*** Opening EXERCISE DATA ***

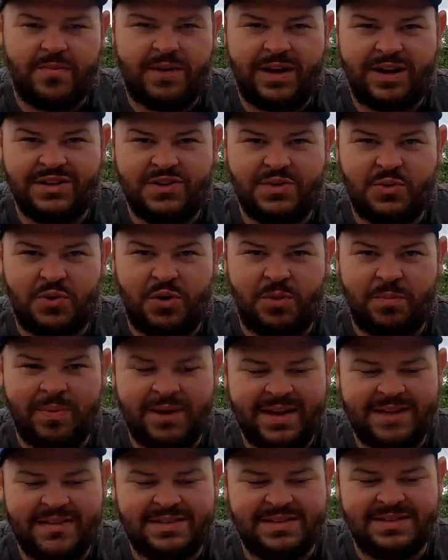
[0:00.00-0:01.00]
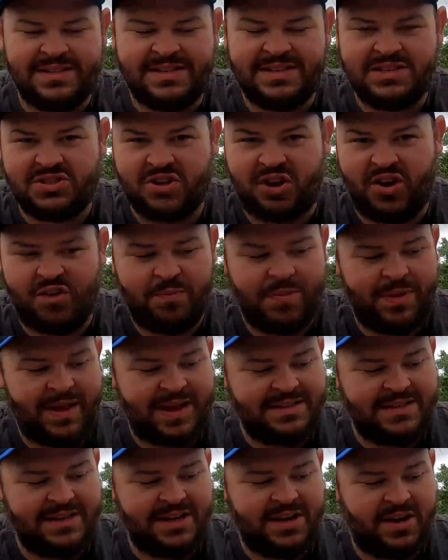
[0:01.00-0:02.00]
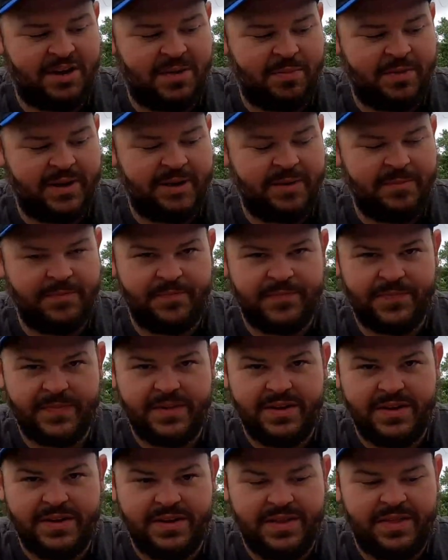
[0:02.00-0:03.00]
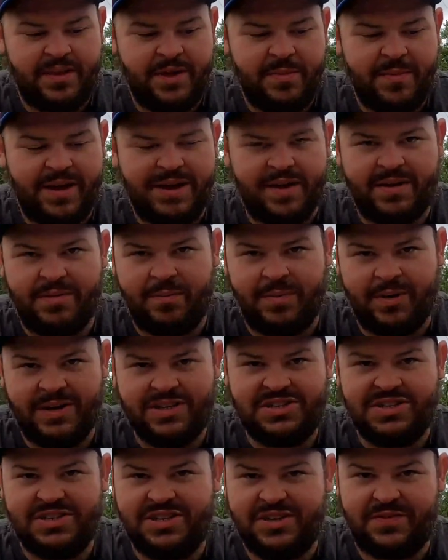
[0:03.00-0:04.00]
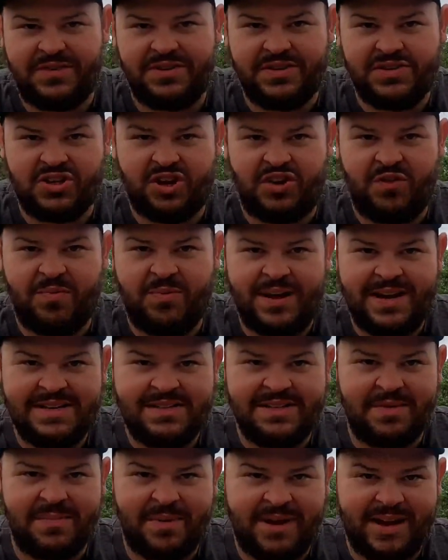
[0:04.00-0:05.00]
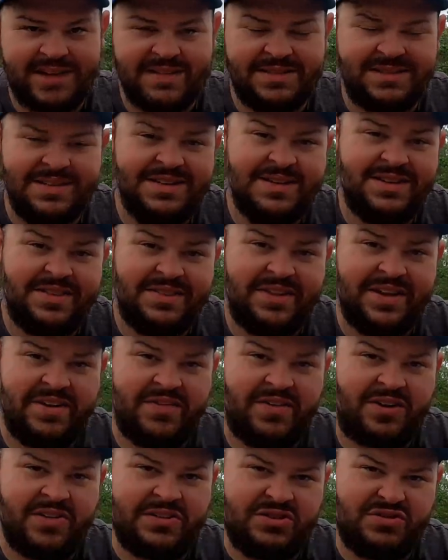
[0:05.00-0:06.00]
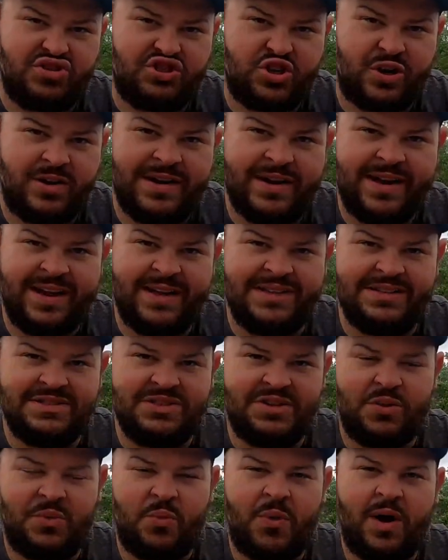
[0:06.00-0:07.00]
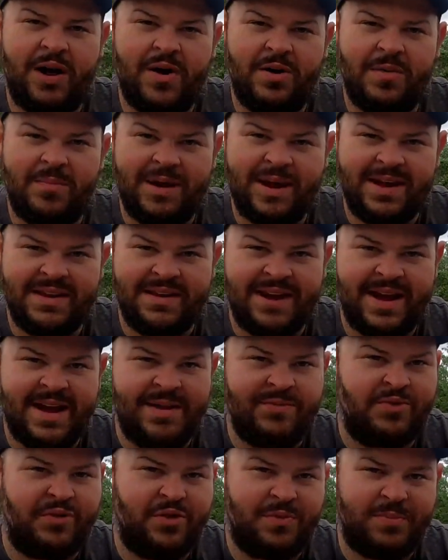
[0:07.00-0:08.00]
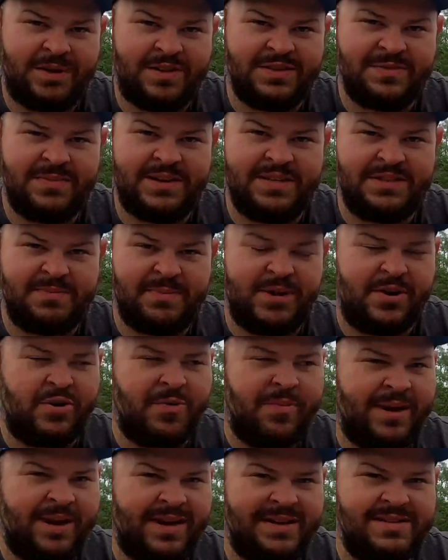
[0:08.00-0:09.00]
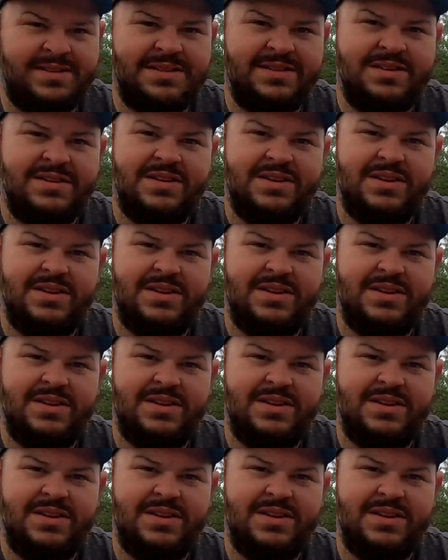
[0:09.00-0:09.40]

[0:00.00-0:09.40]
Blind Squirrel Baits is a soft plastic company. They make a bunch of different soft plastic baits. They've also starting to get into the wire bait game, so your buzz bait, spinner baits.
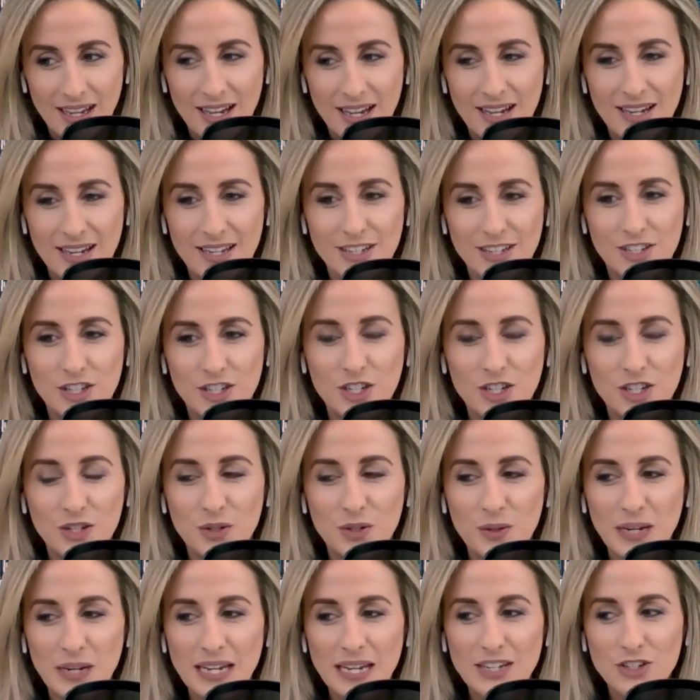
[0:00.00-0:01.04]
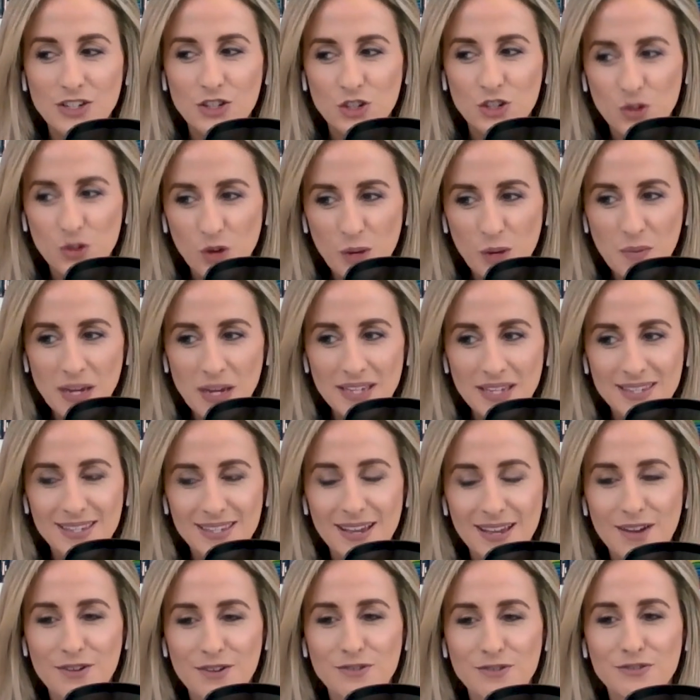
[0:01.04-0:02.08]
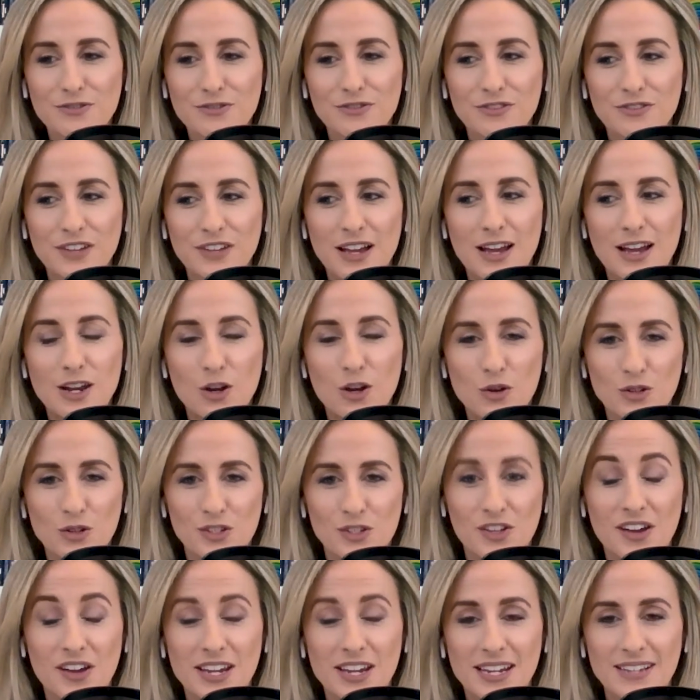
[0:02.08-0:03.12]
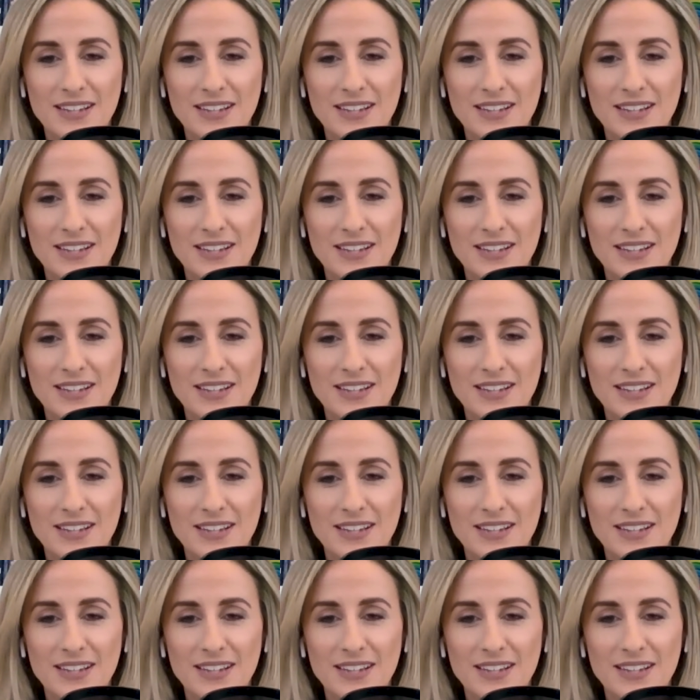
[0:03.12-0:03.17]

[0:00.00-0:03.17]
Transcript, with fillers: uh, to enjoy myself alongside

*** Closing EXERCISE DATA ***

◆ EXERCISE ◆
Your task is to write out, exactly and without pictures, only the lines from the one holding "[0:04.00-0:05.00]" to the last line of the data.

◆ TASK SOLUTION ◆
[0:04.00-0:05.00]
[0:05.00-0:06.00]
[0:06.00-0:07.00]
[0:07.00-0:08.00]
[0:08.00-0:09.00]
[0:09.00-0:09.40]

[0:00.00-0:09.40]
Blind Squirrel Baits is a soft plastic company. They make a bunch of different soft plastic baits. They've also starting to get into the wire bait game, so your buzz bait, spinner baits.
[0:00.00-0:01.04]
[0:01.04-0:02.08]
[0:02.08-0:03.12]
[0:03.12-0:03.17]

[0:00.00-0:03.17]
Transcript, with fillers: uh, to enjoy myself alongside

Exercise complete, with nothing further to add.